*** Record set ***
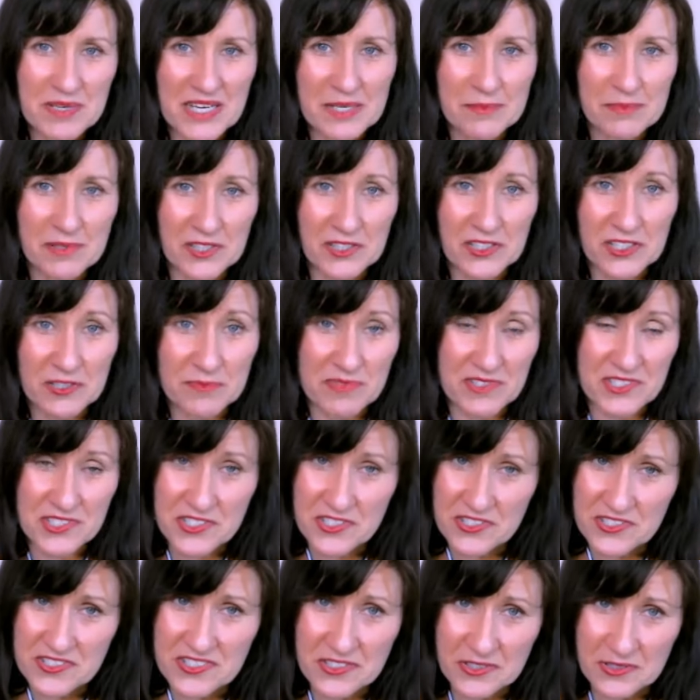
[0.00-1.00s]
people who
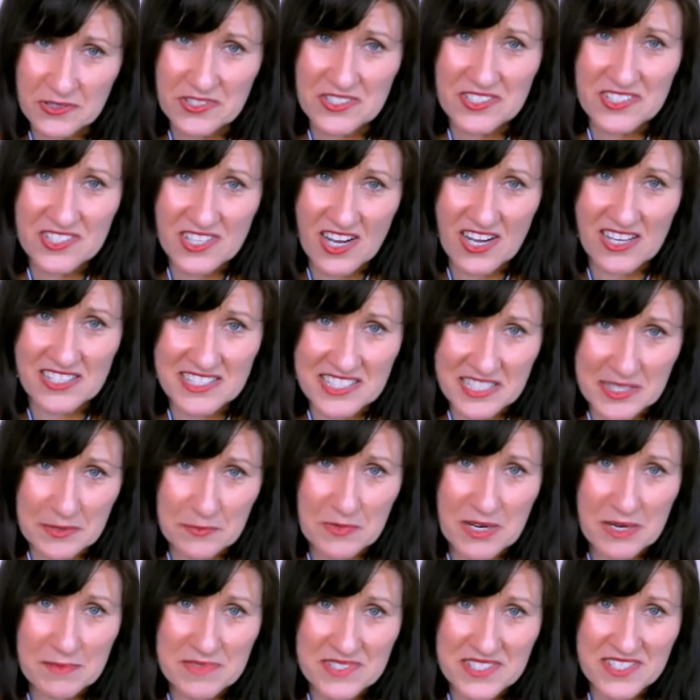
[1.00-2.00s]
produce the Good
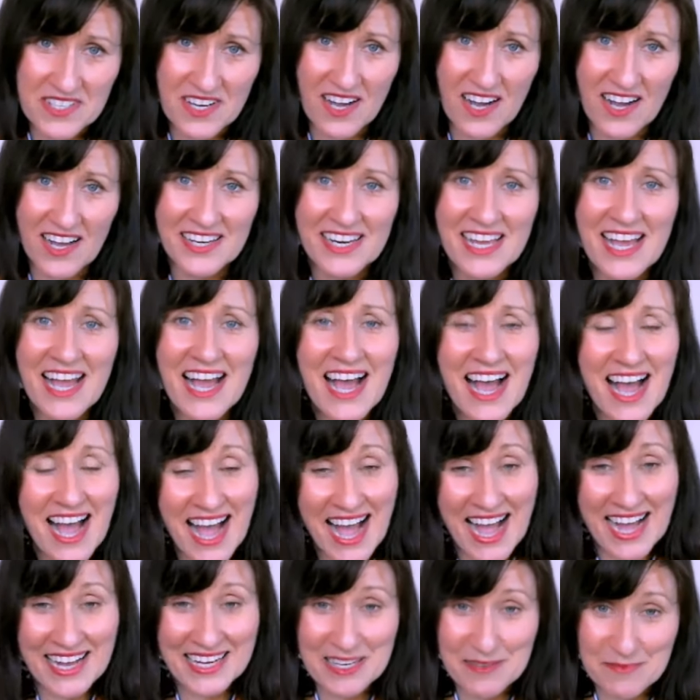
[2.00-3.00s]
Sciencing website
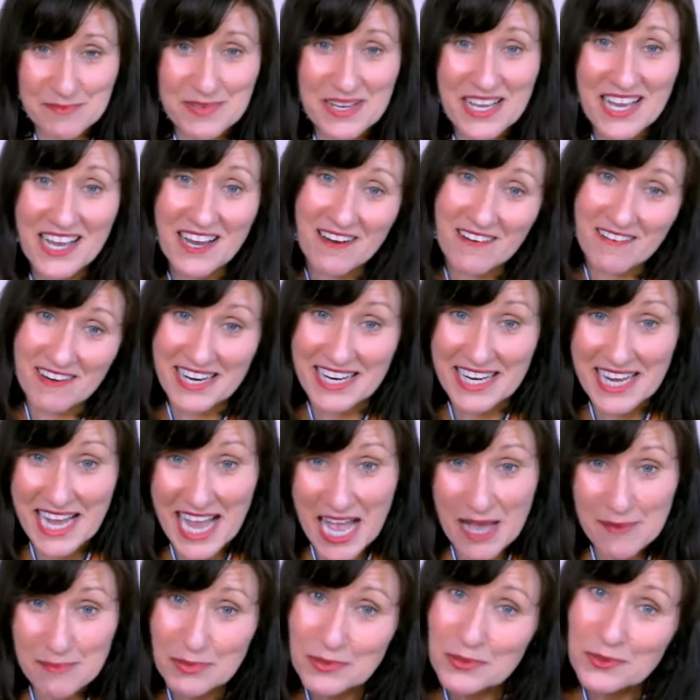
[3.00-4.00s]
are comparing
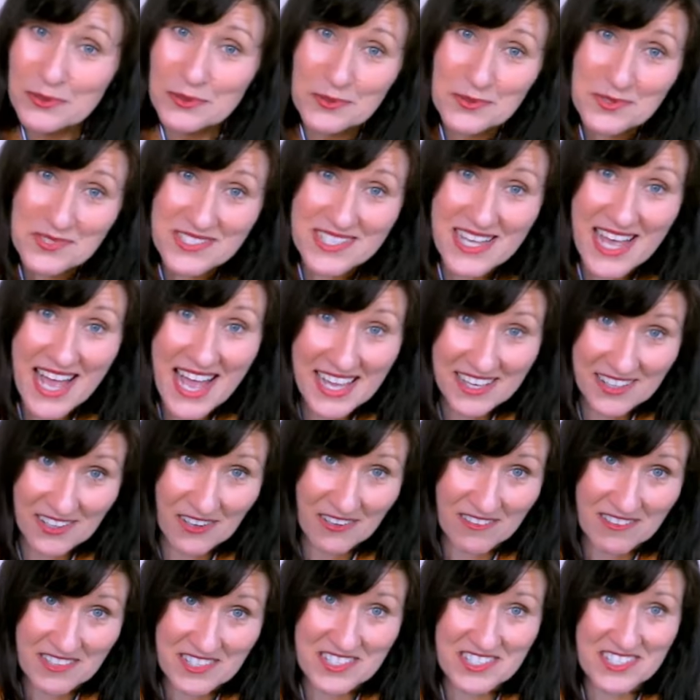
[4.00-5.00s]
apples and
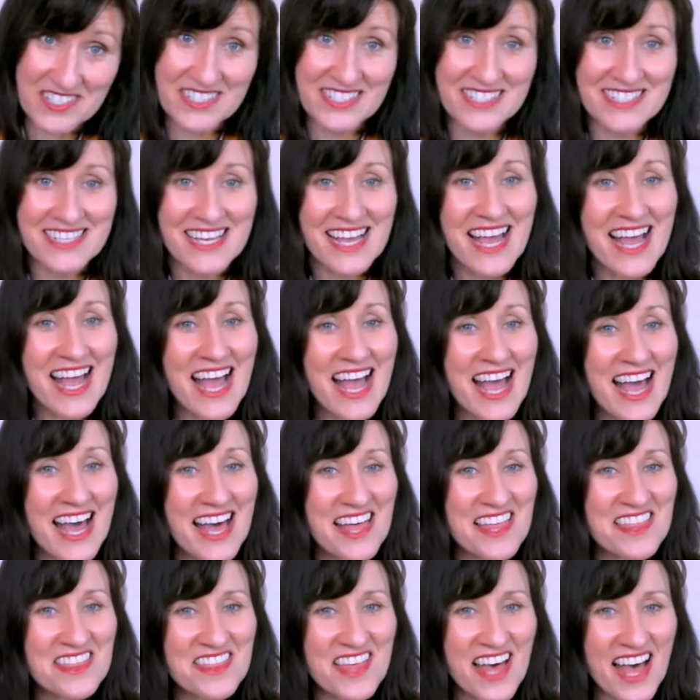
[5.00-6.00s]
oranges.
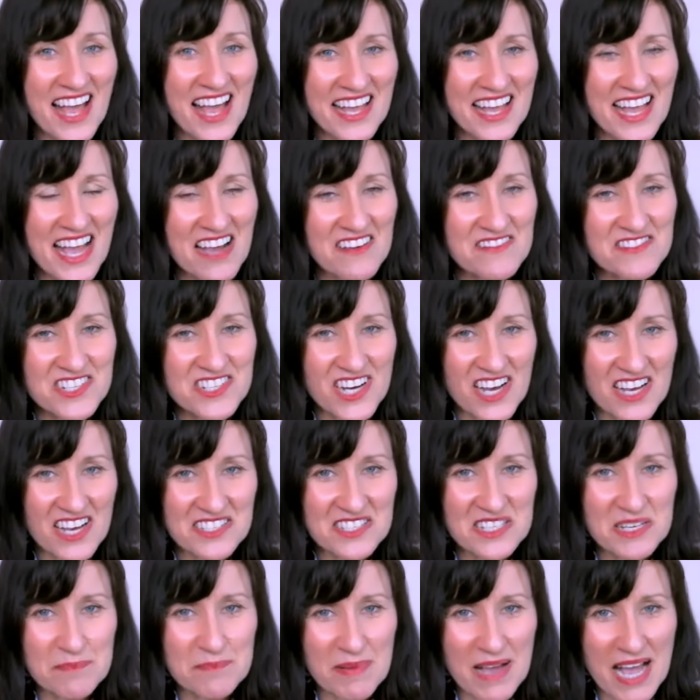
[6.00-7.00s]
They have
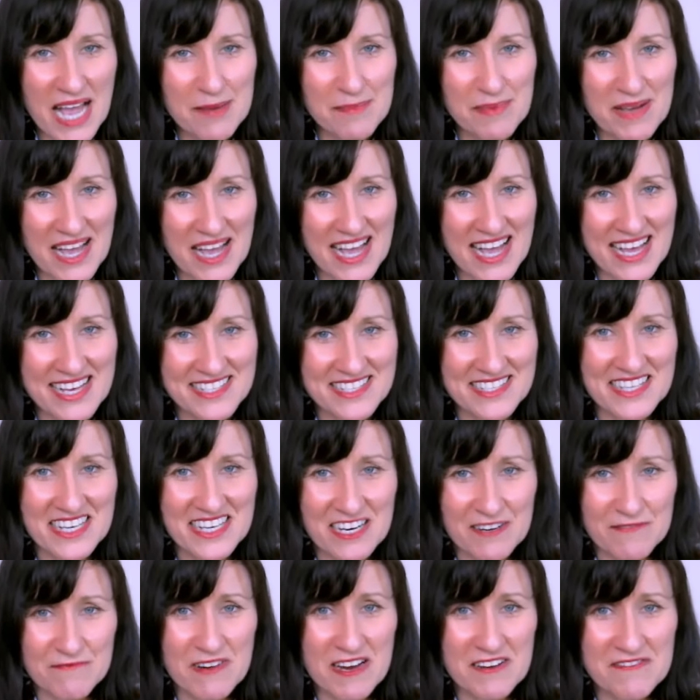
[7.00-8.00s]
chosen a paper as
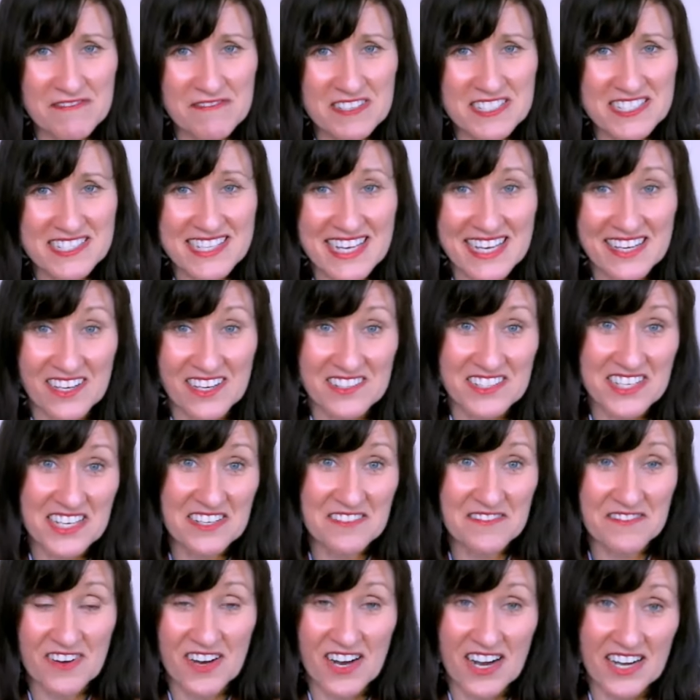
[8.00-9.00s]
their reference that
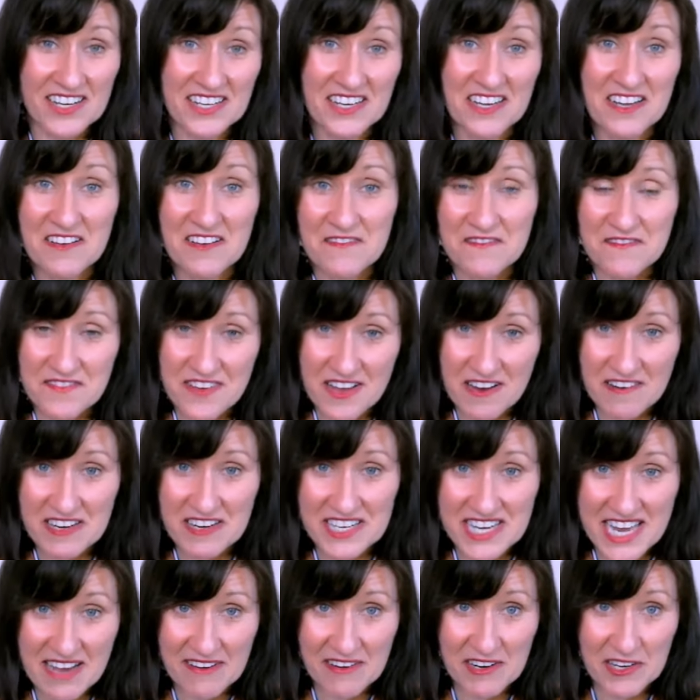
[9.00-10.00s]
identified a
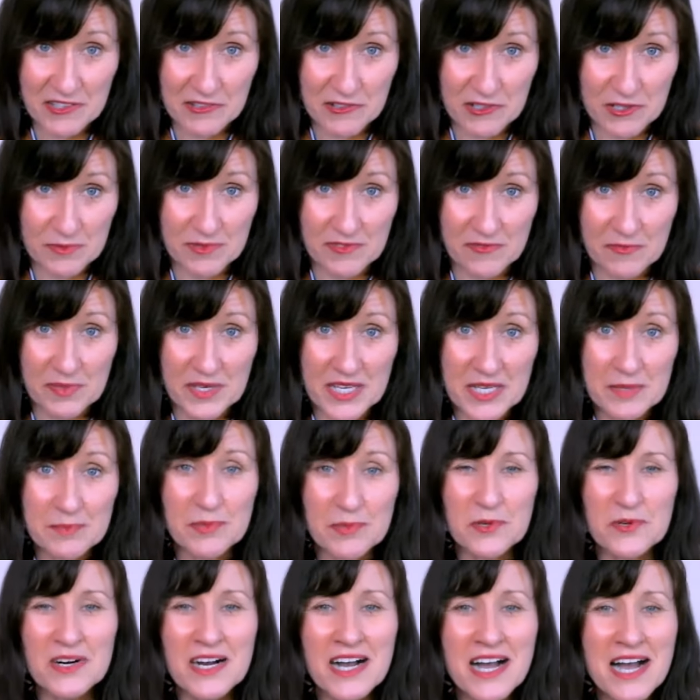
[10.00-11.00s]
very narrow group of
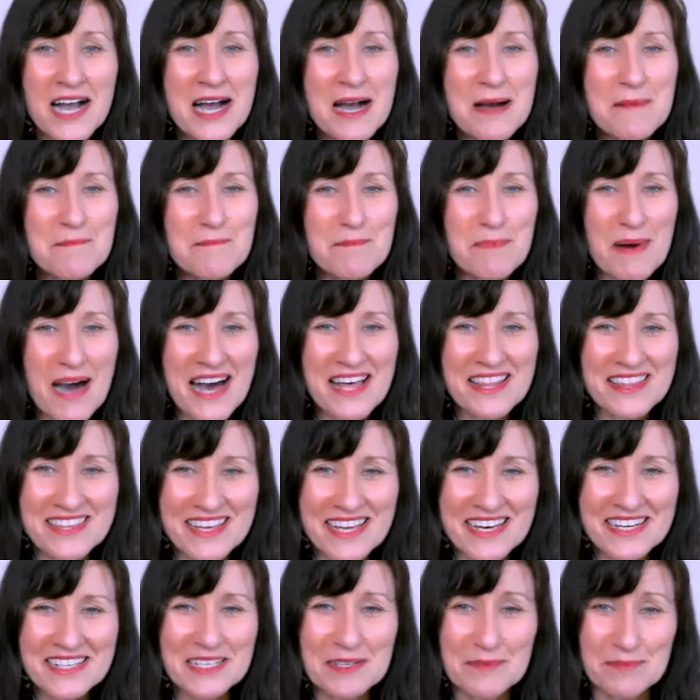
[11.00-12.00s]
people, but
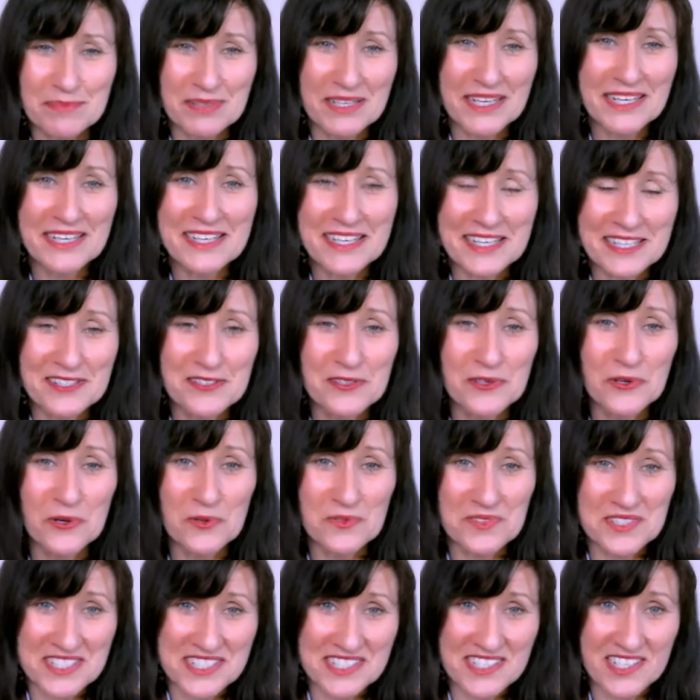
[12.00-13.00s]
then completely
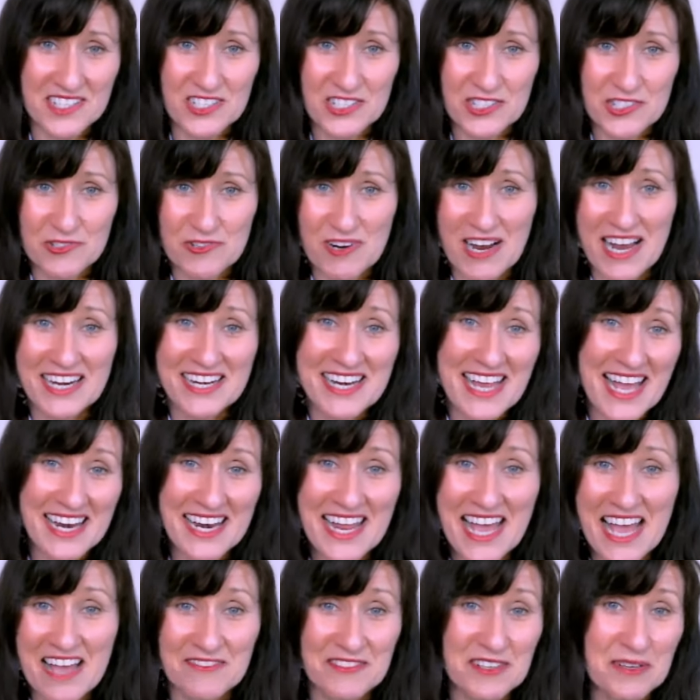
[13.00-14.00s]
ignored this constraint
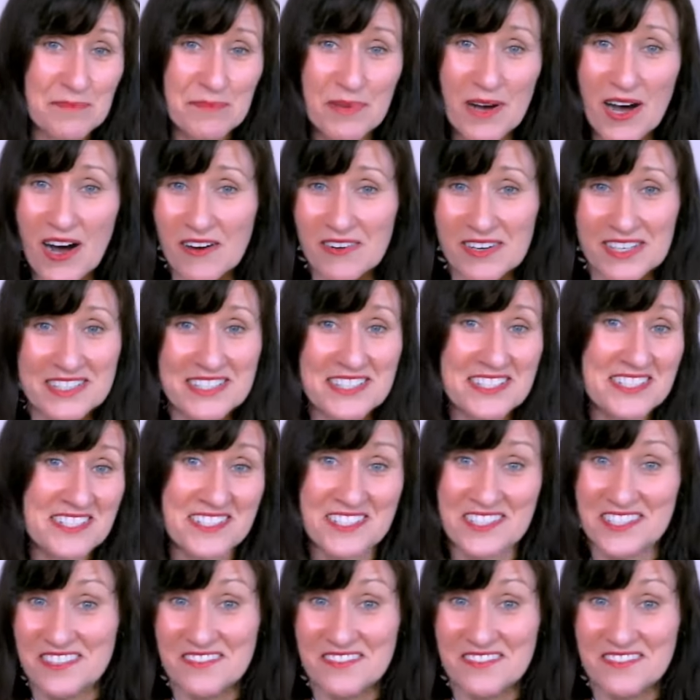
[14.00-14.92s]
and have compiled a list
*** End of Record set ***
Brief: Repeat the lines of the records verbatim, starting at the line containing "[8.00-9.00s]" and stopping after the final line. Images stay out.

Finished exercise:
[8.00-9.00s]
their reference that
[9.00-10.00s]
identified a
[10.00-11.00s]
very narrow group of
[11.00-12.00s]
people, but
[12.00-13.00s]
then completely
[13.00-14.00s]
ignored this constraint
[14.00-14.92s]
and have compiled a list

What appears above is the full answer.